Non si può dire che non sia una ragazza originale, dal passato burrascoso, ma con una svolta dietro l'angolo. Alice si sta per trasferire ed è in questa nuova città che incontrerà Max, ma sarà il suo Max? Ve lo dice già la trama, in fin dei conti, Max è andato avanti, quindi la vera domanda è: riuscirà ad Alice a creare una qualche relazione con Max, nella vita reale?

"I sogni sono tutto ciò che abbiamo?
[...] Abbiamo ben più di questo. Abbiamo gli amici e le persone care e la vita reale."

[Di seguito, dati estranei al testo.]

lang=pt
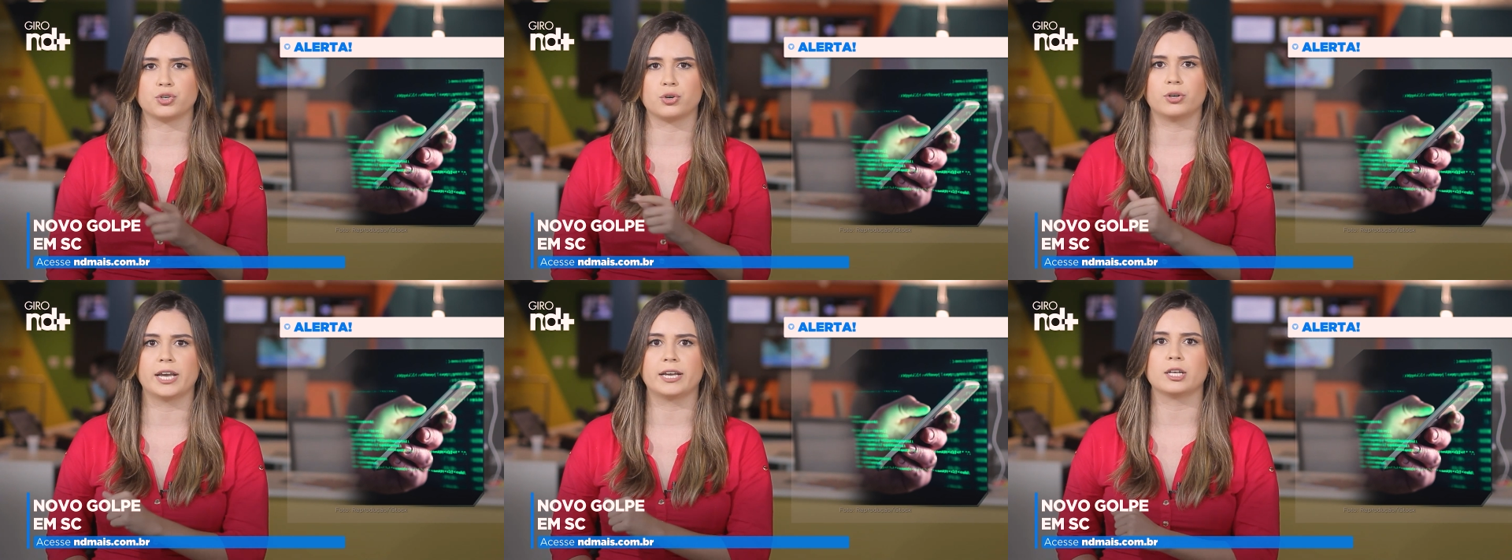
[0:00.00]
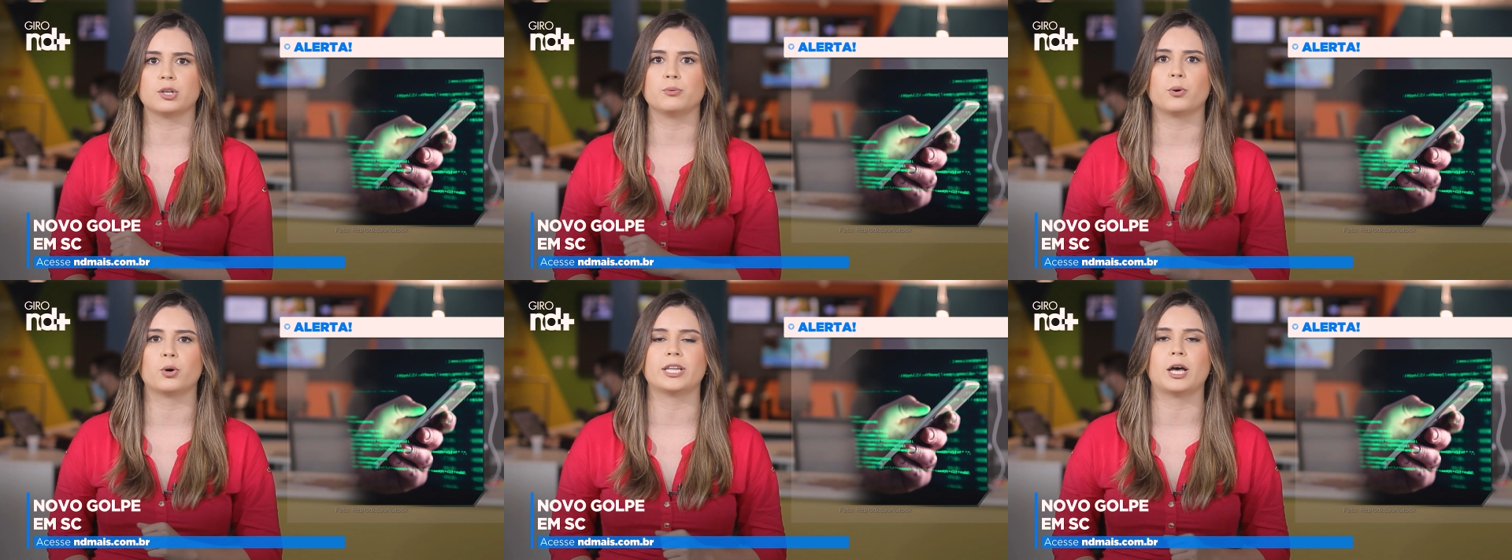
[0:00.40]
Conecta no
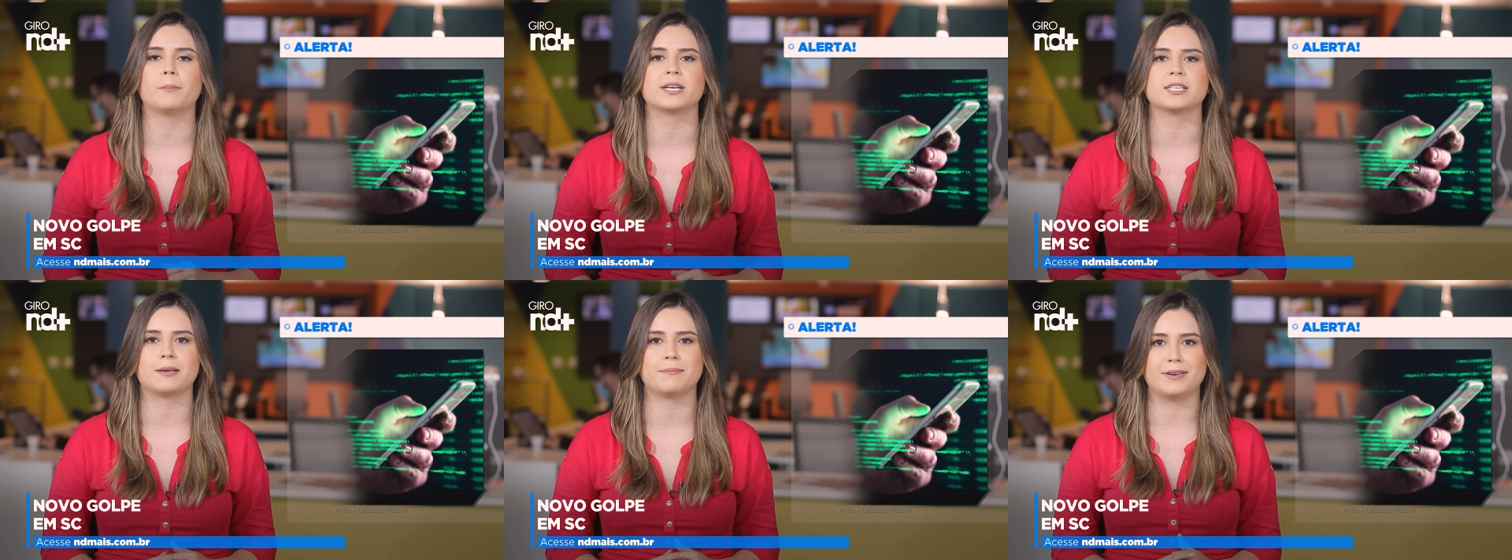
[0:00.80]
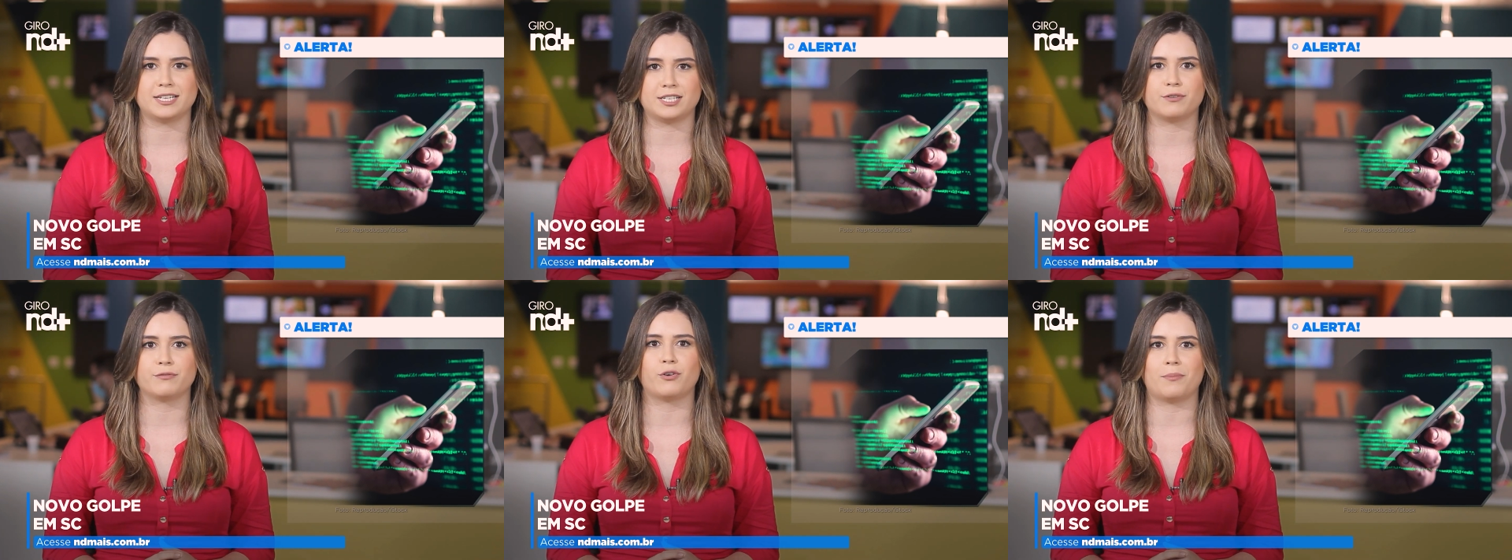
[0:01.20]
portal para saber
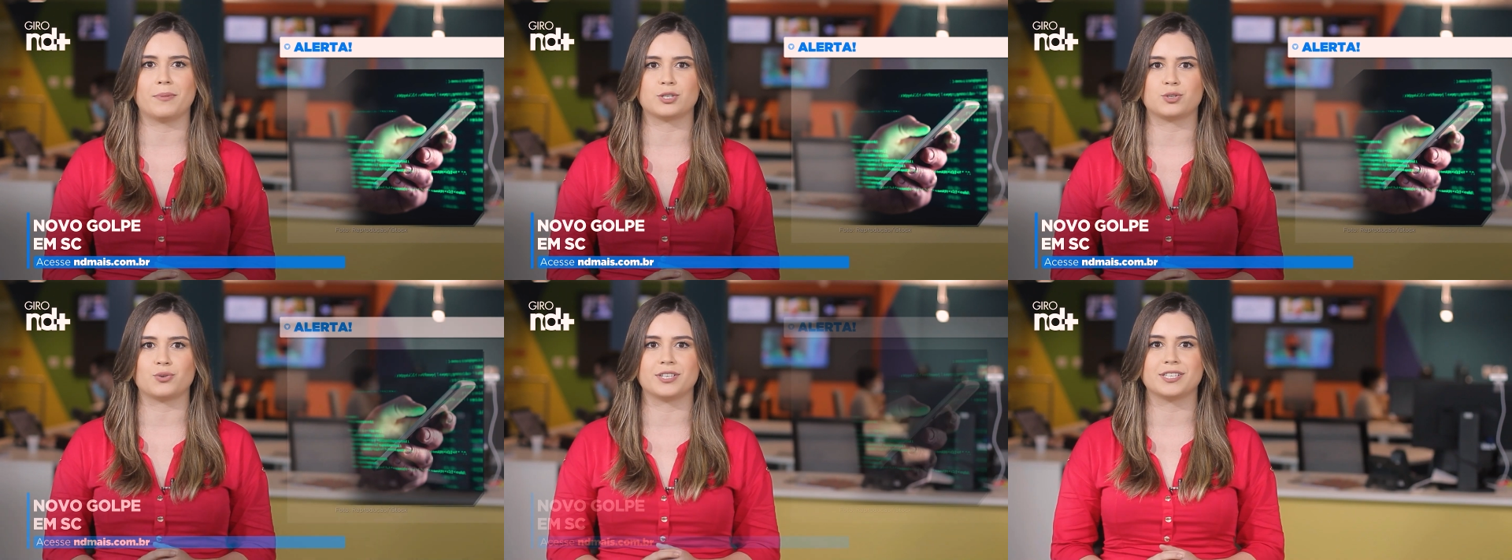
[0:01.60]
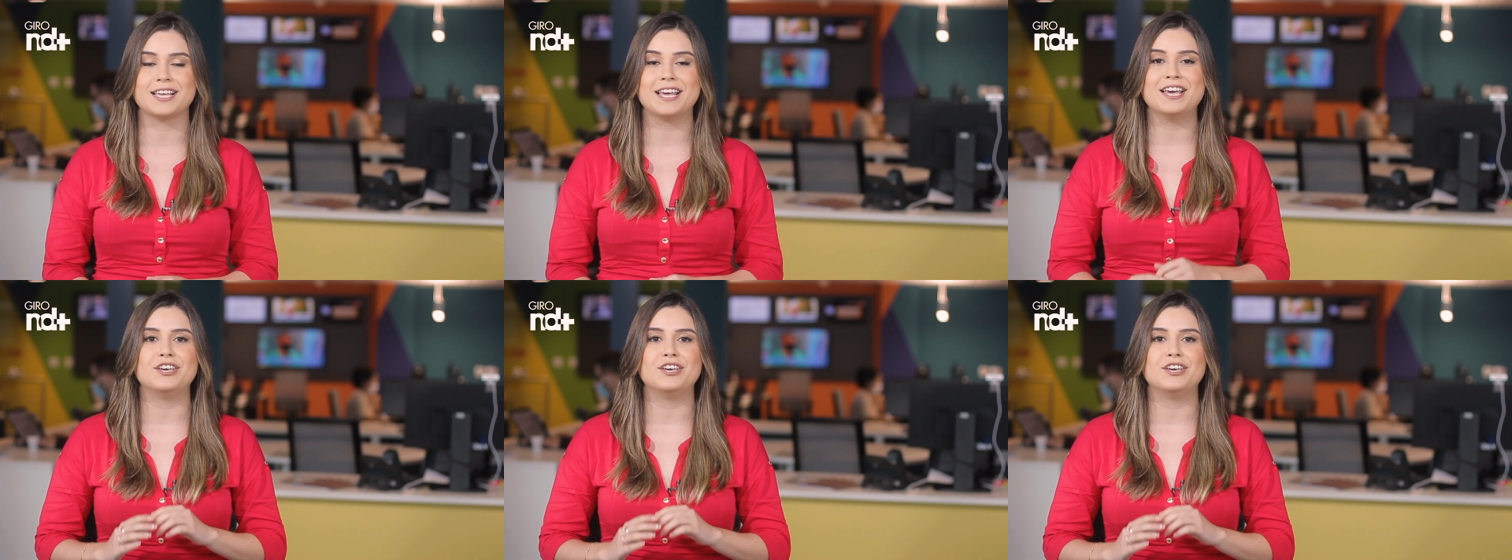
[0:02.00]
as informações.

Max ama Celeste, ma ama anche i suoi sogni tanto quanto la realtà.
Anche lui come Alice, non ha piacevoli ricordi del proprio passato, non fino a Celeste, la ragazza che lo ha aiutato a ricostruire relazioni e amicizie, ma la tradisce. La tradisce ogni notte con Alice e quando la vede entrare, in carne ed ossa in classe, è il panico.
Ovvio che non rimpianga di stare con un'altra ragazza, ha sempre creduto Alice un'amica immaginaria, la ragazza dei suoi sogni,e per questo neppure sa come comportarsi con lei.
Non è come quando dorme, che si trovano a visitare luoghi esotici o a scoprire strani animali, non può scappare con lei, nella realtà, dalla normalità di tutti i giorni. 
Eppure inizia ad accadere. I sogni diventano quasi deliri, trapassando la soglia dell'onirico e scontrandosi con fatti che diamo per scontati. Gli alberi, ad esempio, si tingono di cangianti sfumature di viola e  non è neanche insolito vedere un cane guidare una moto.
Avrei voluto maggiormente vedere sviluppato proprio questo punto. Ci sarebbero stati ampi margini di miglioramento sul racconto, che invece segue un'andatura scontata e prevedibile.

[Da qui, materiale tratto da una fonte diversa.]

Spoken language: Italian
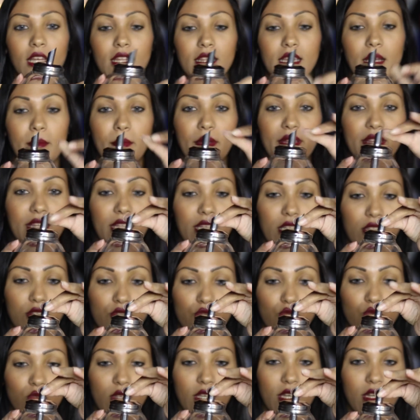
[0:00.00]
da mettere
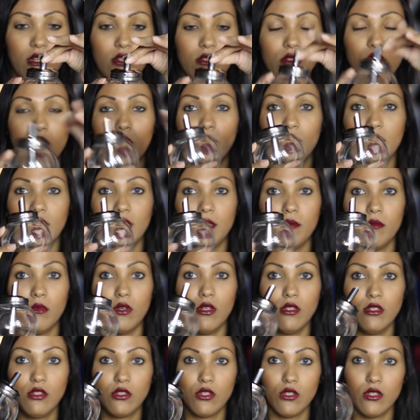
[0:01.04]
zucchero, quindi
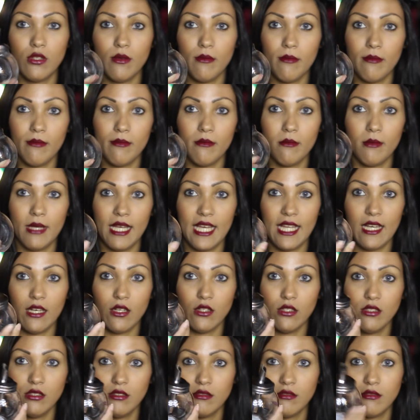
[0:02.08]
molto
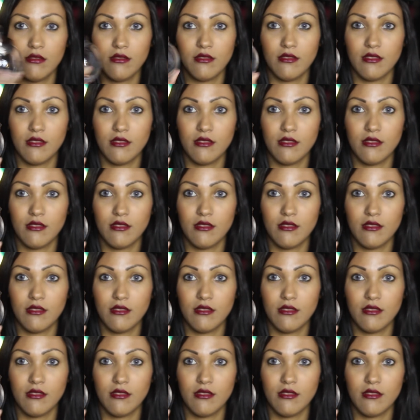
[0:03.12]
bello,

“ «Ho letto alcune cose a questo proposito», continua Max. «Si è constatato che le cinque principali caratteristiche dell’attività onirica possono essere tutte attribuite anche alla malattia mentale. La prima, forti emozioni. La seconda e la terza, pensiero e organizzazione del pensiero illogici. La quarta, accettare che ciò che si vede, per quanto bizzarro possa essere, è vero. E la quinta, naturalmente, la difficoltà a ricordare l’esperienza vissuta. Tutte queste cose vengono sperimentate anche da pazienti affetti da delirio, demenza e psicosi. L'unica ragione per la quale non accettiamo l’ipotesi di essere pazzi è che in quel momento siamo addormentati e niente di quello che accade nelle nostre menti è un atto di volontà».”

Un personaggio che da subito ho adorato è Oliver, che farà una spietata corte ad Alice, ma per lei ovviamente esiste solo Max, Max e ancora Max. Lo so che lo conosce da sempre, che l'ha sempre sognato, ma avrei voluto che lui avesse una qualche chance...
Alla fine è un libro divertente, che offre diversi spunti originali, ma i legami che andranno ad instaurarsi si capiscono ed immaginano sin da subito.